DIRECTIONS – Each word in the data below should be copied exactly; the images should not.

TASK DATA –

········

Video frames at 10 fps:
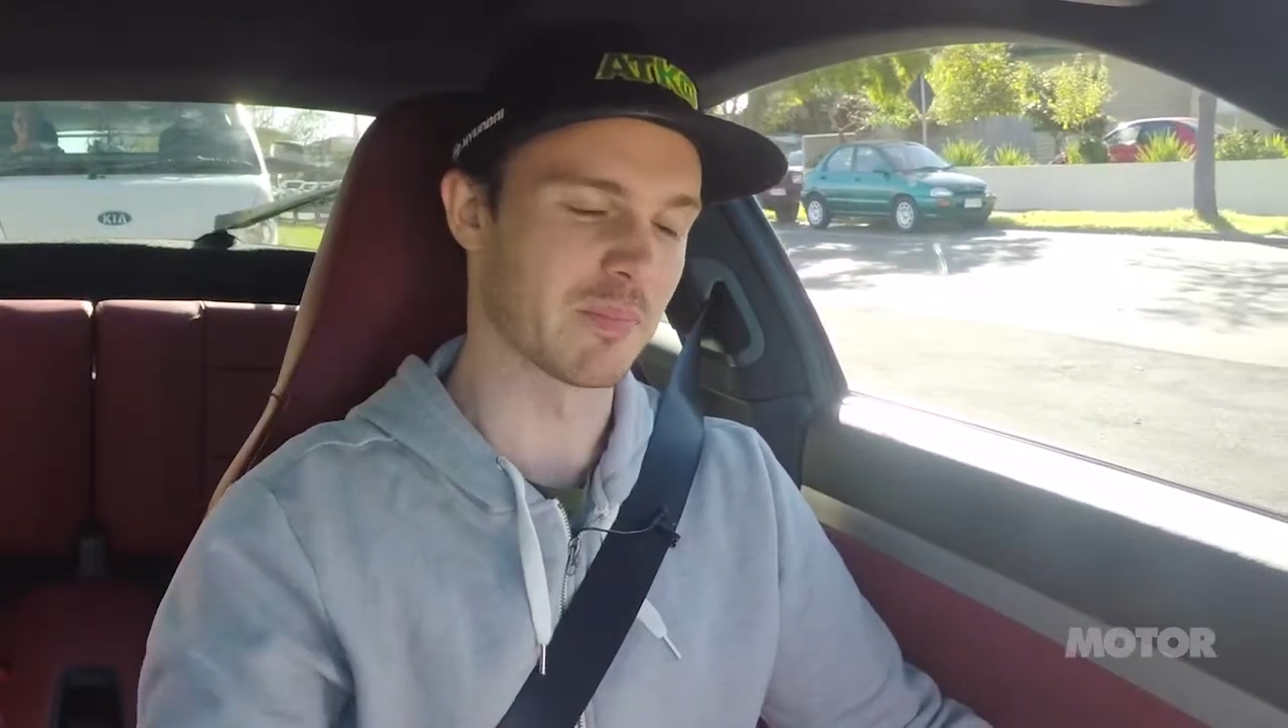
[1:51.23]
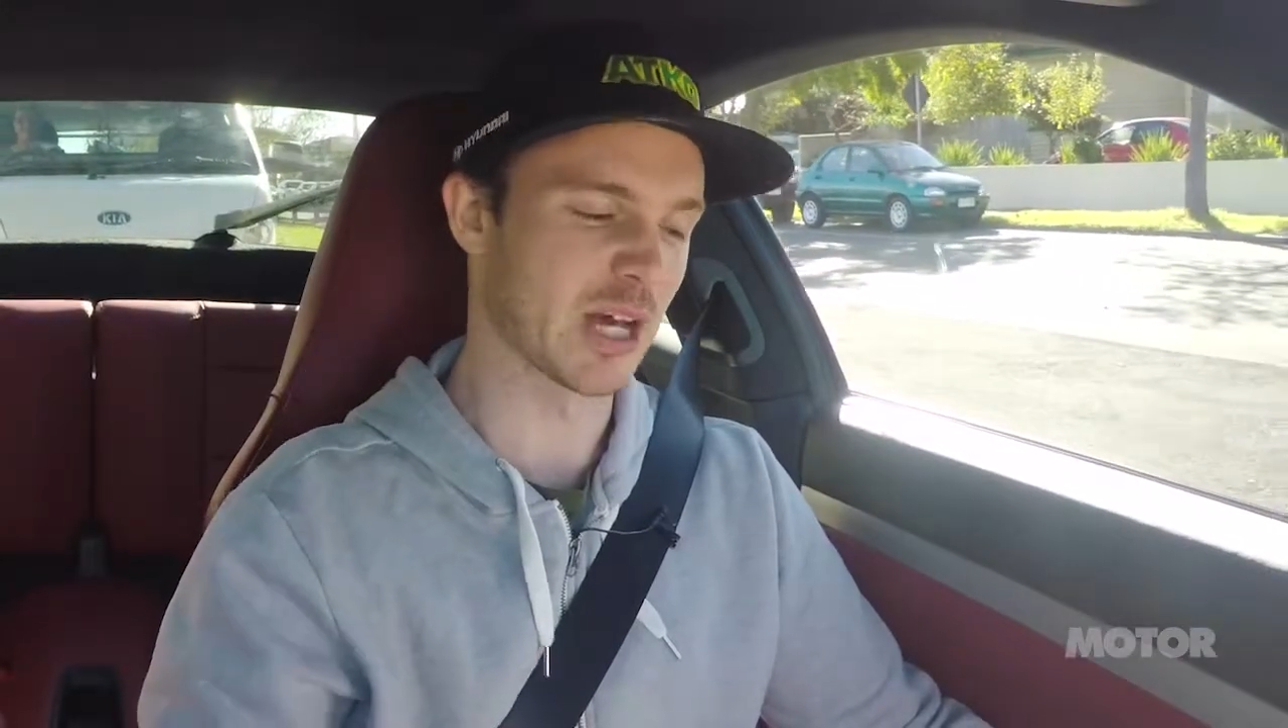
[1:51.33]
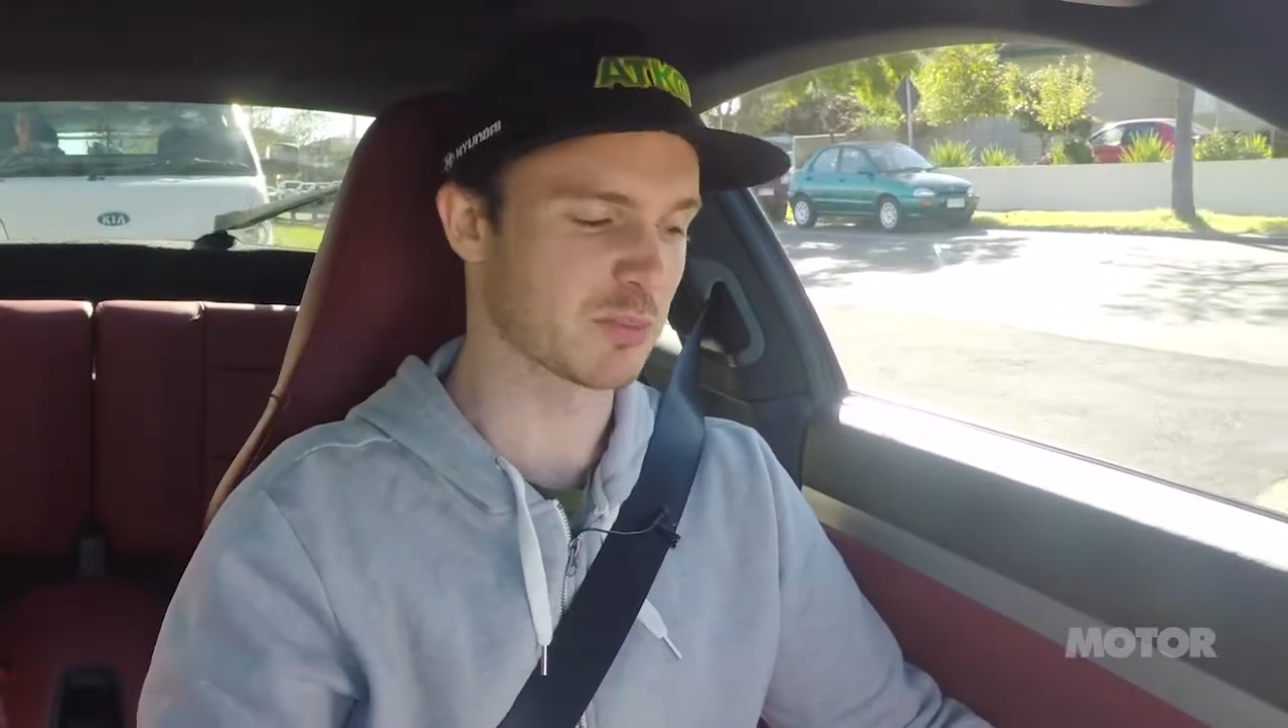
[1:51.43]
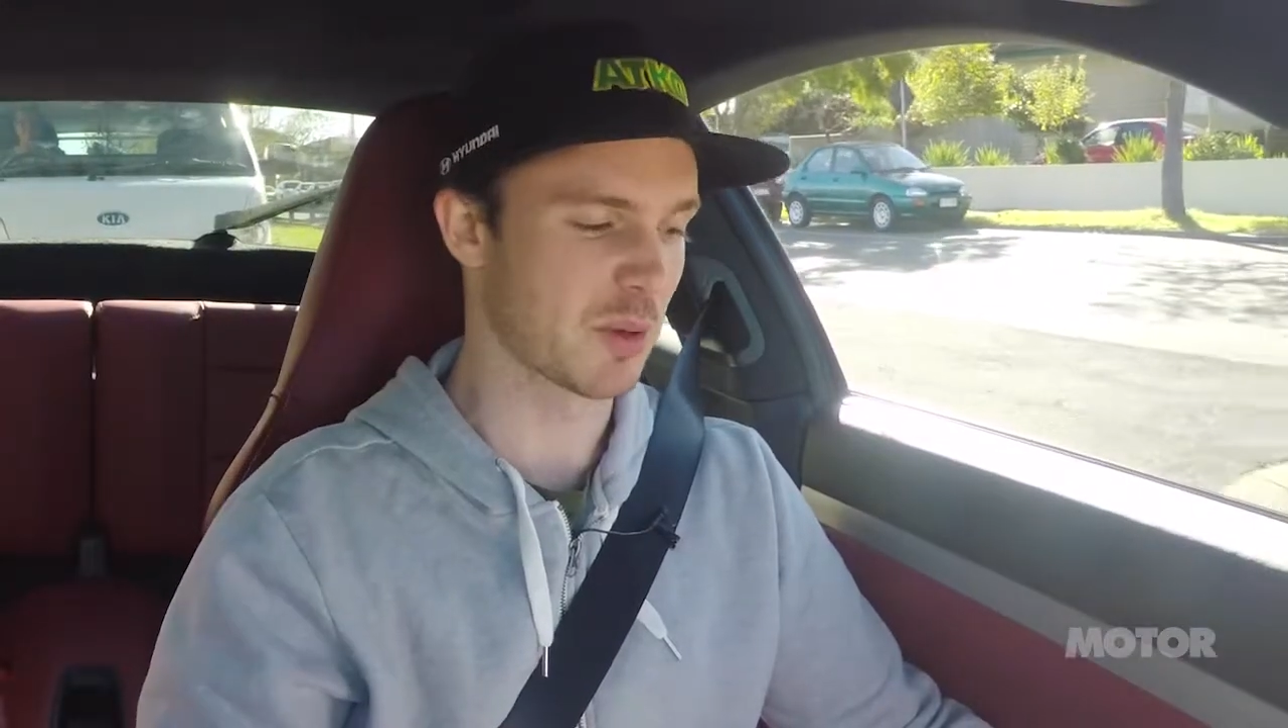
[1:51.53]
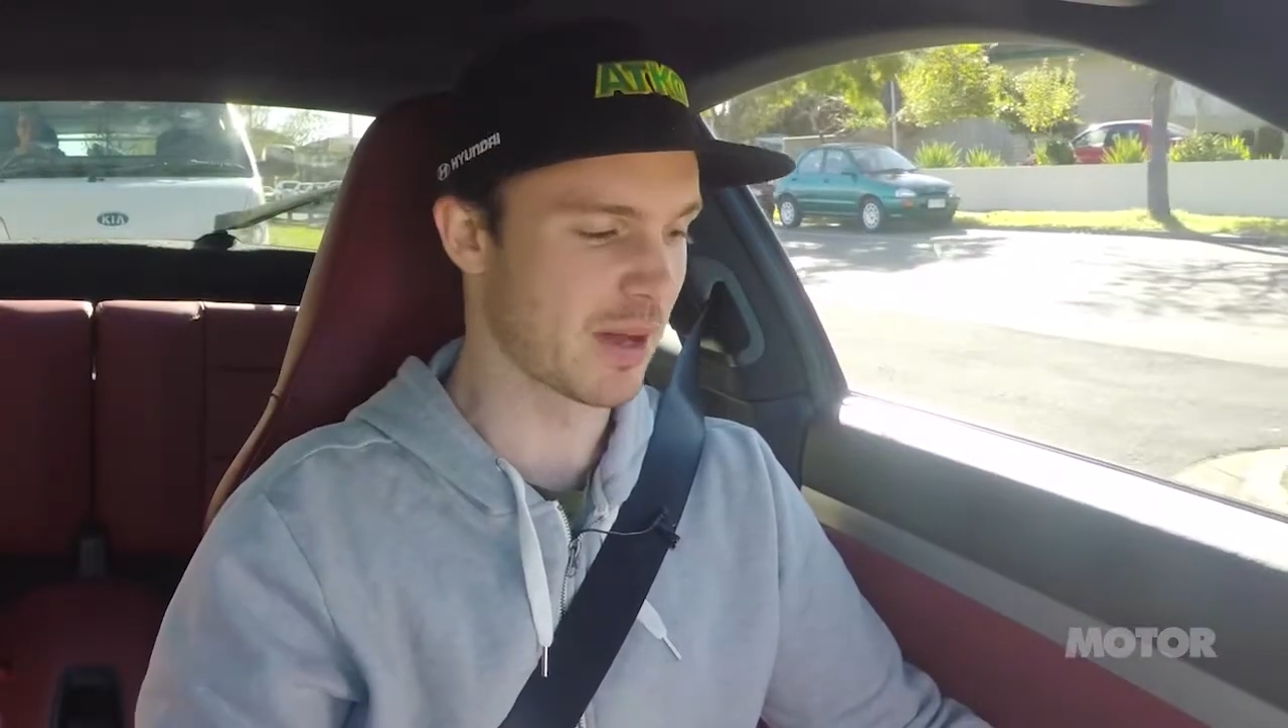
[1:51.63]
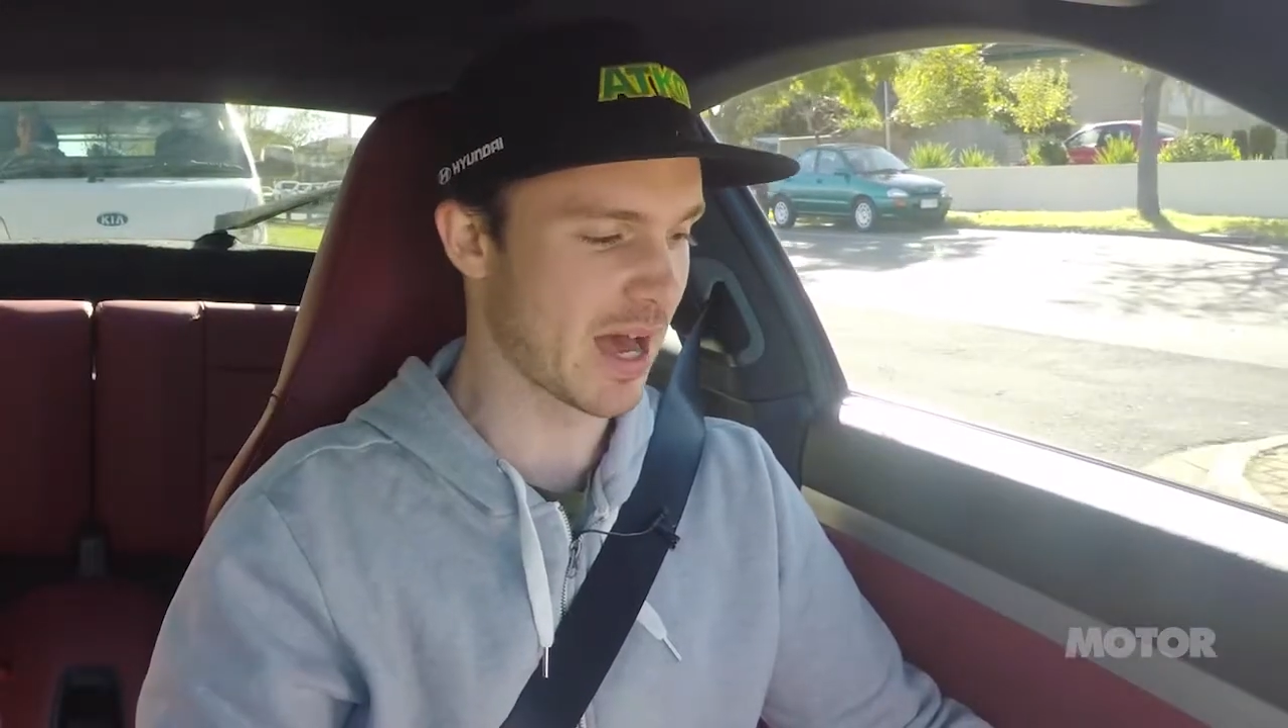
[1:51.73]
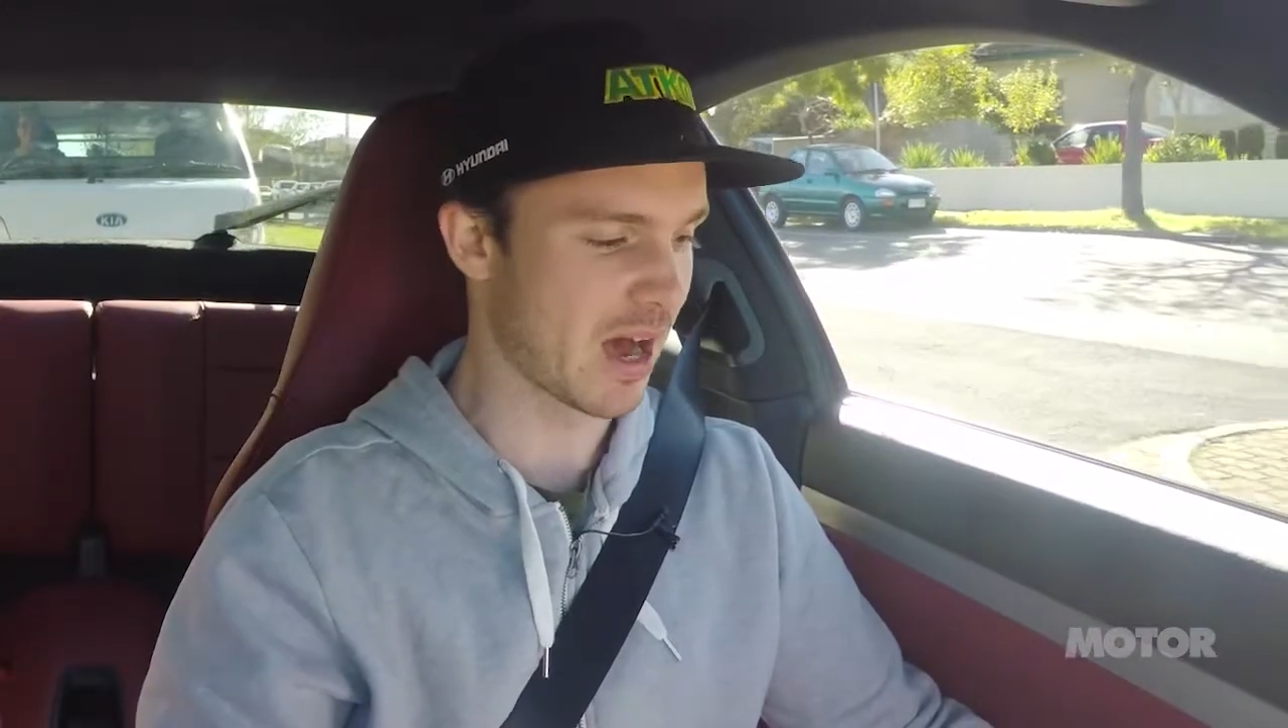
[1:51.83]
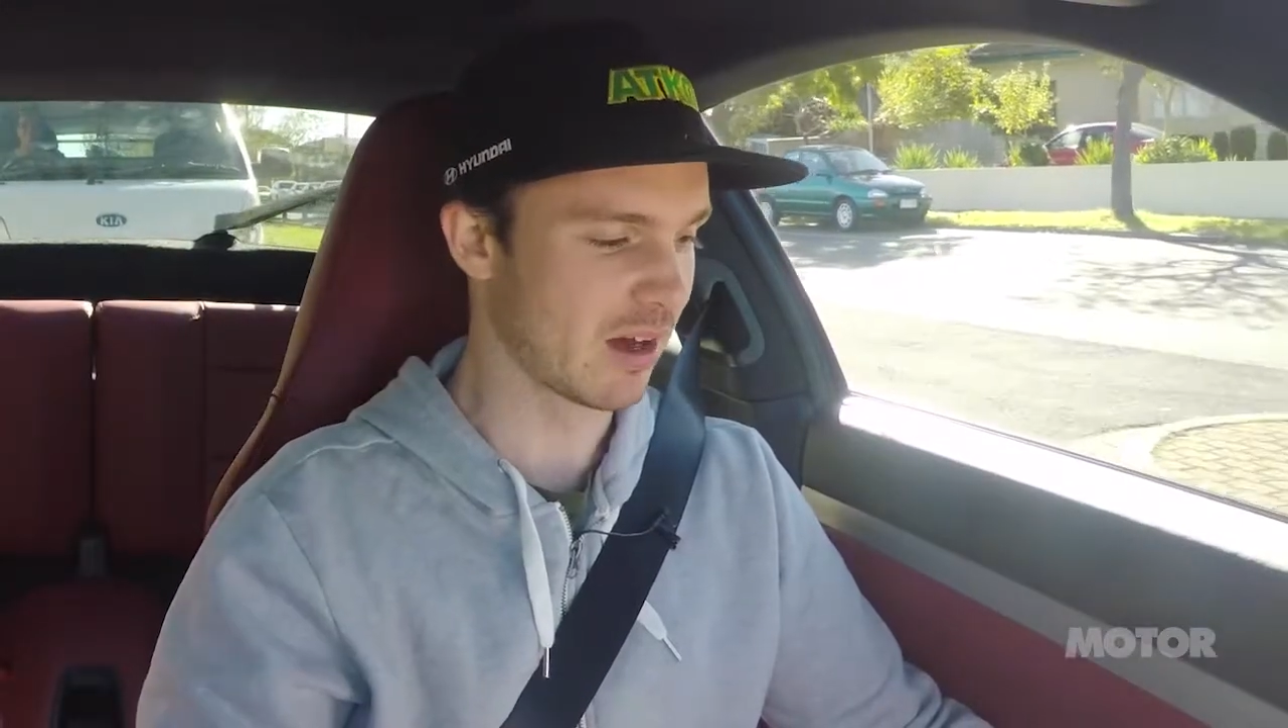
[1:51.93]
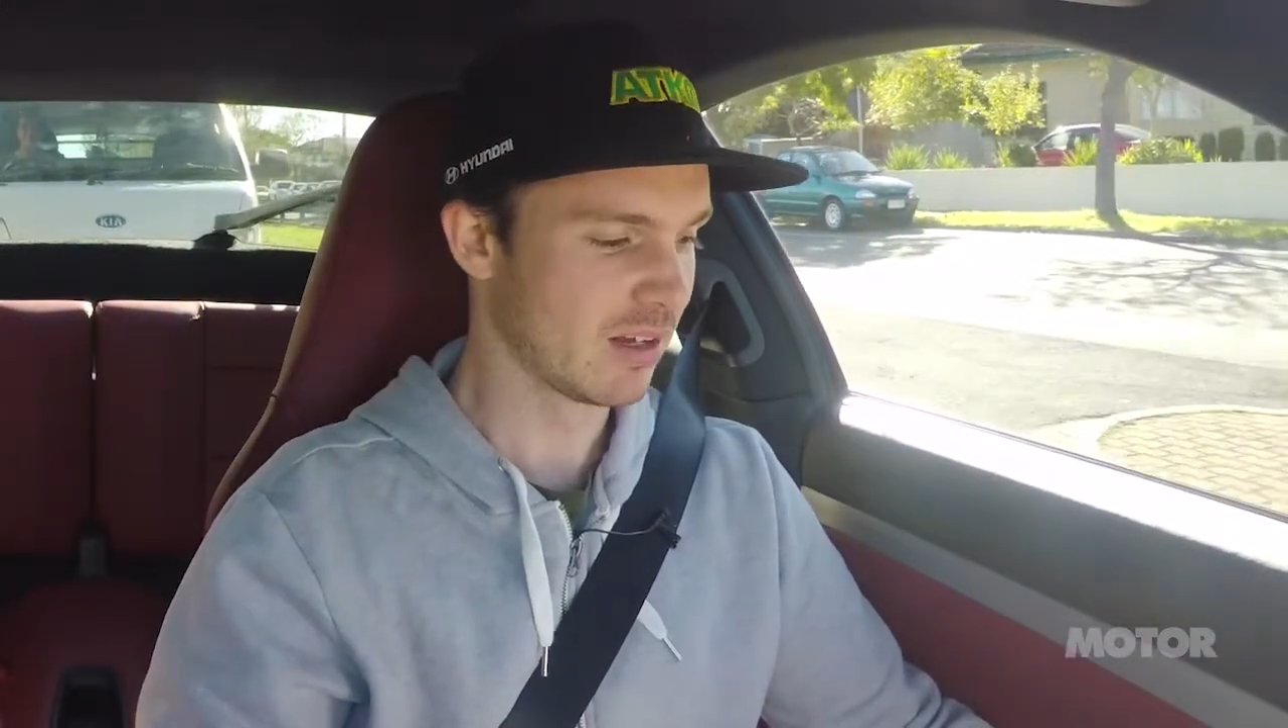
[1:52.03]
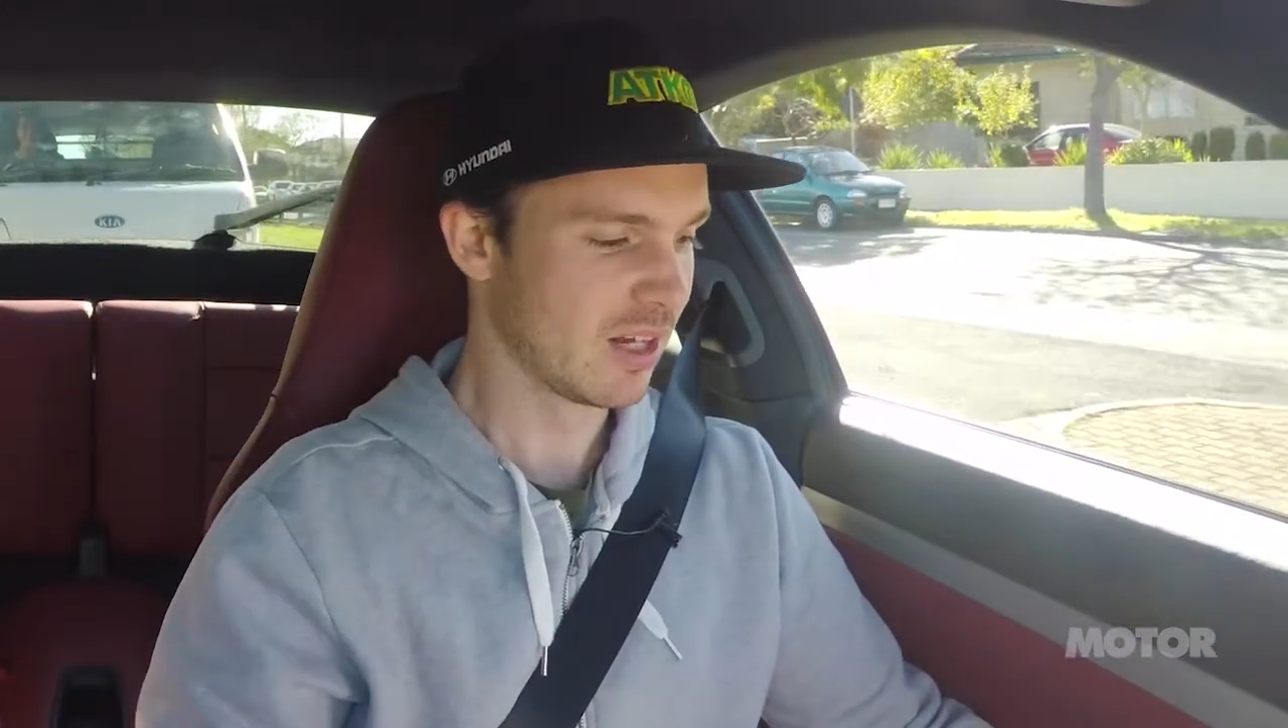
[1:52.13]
maximum power.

········

FINISHED TASK –
Video frames at 10 fps:
[1:51.23]
[1:51.33]
[1:51.43]
[1:51.53]
[1:51.63]
[1:51.73]
[1:51.83]
[1:51.93]
[1:52.03]
[1:52.13]
maximum power.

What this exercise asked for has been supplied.